I performed the analysis with the following piece of code (thx @Kircheneer ):
from django.test import RequestFactory
from nautobot.core.views import nautobot_metrics_view
import cProfile
import pstats
factory = RequestFactory()
request = factory.get("/metrics")
request.user = User.objects.get(username="some-poor-fellow")
with cProfile.Profile() as pr:
response = nautobot_metrics_view(request)
stats = pstats.Stats(pr).sort_stats(pstats.SortKey.CUMULATIVE)
stats.print_stats()
I noticed that this function is called 3 times, each taking ~12s:
3 0.042 0.014 36.174 12.058 /usr/local/lib/python3.11/site-packages/nautobot_device_lifecycle_mgmt/metrics.py:115(metrics_lcm_hw_end_of_support)
Steps to Reproduce
- Add 1500 devices to Nautobot
- Go to the
/metricsendpoint.
Do we know why the function is called 3 times?
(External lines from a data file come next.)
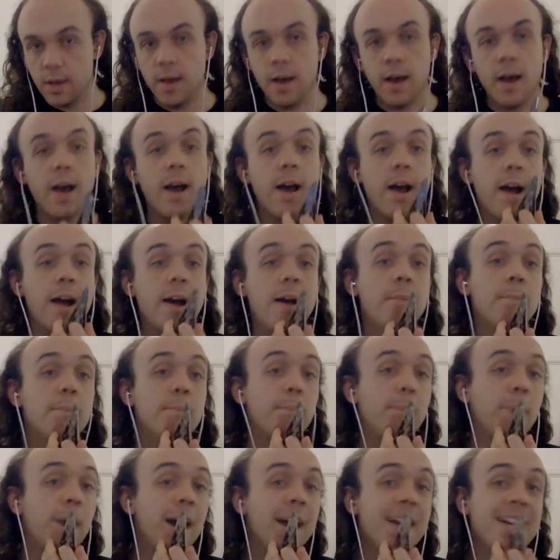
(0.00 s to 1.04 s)

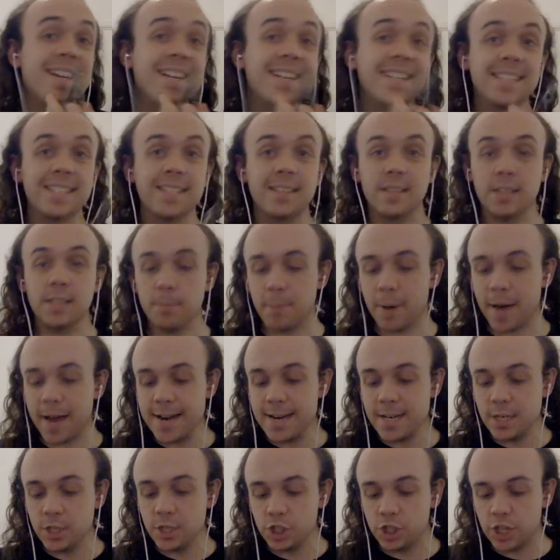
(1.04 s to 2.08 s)
Pikes. The
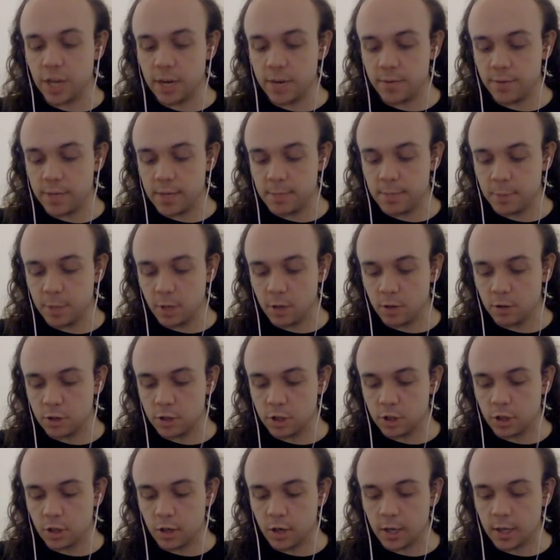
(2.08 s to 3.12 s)
pikes generally belong
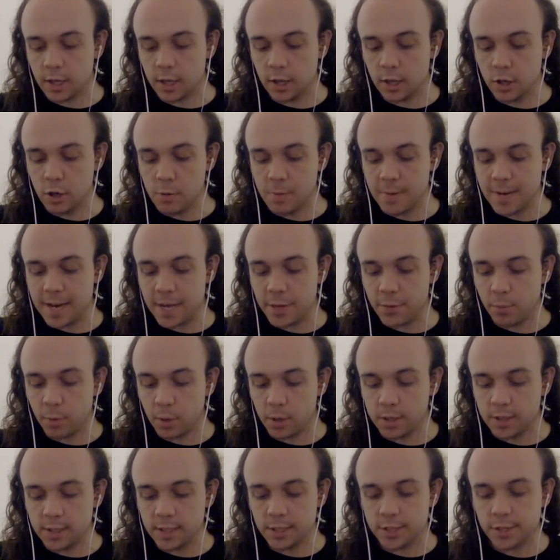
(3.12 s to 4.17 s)
to the other Lumineth
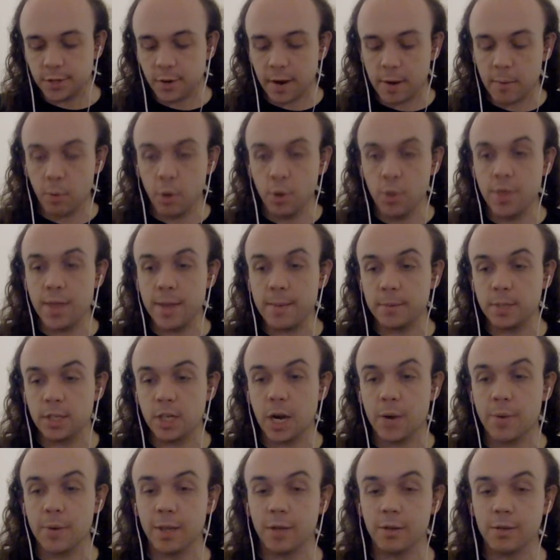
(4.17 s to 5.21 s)
ones, and so I want them to
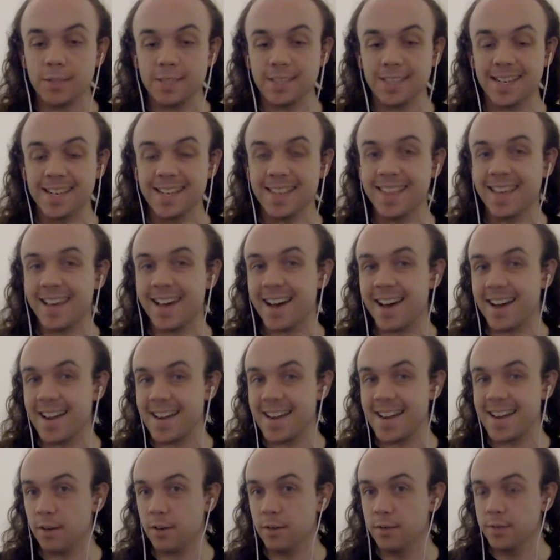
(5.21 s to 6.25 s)
go alongside the
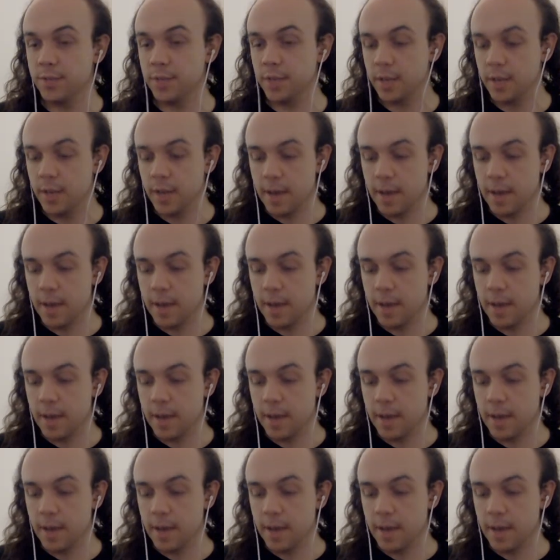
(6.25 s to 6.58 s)
High Elves,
I would expect framework to call the function only once each time we fetch /metrics.
@ubajze @Kircheneer I'm having trouble replicating this. I got a local instance with 10,000 devices and this is what I get when running the profiling code:
3 0.0002541 8.47e-05 0.02821 0.009404 metrics.py:115(metrics_lcm_hw_end_of_support)
Can you tell me how many inventory items you have and how many HardwareLCM objects?
DLM metrics will be disabled by default in the new versions of DLM. Operators will be able to selectively enable metrics one-by-one, if desired.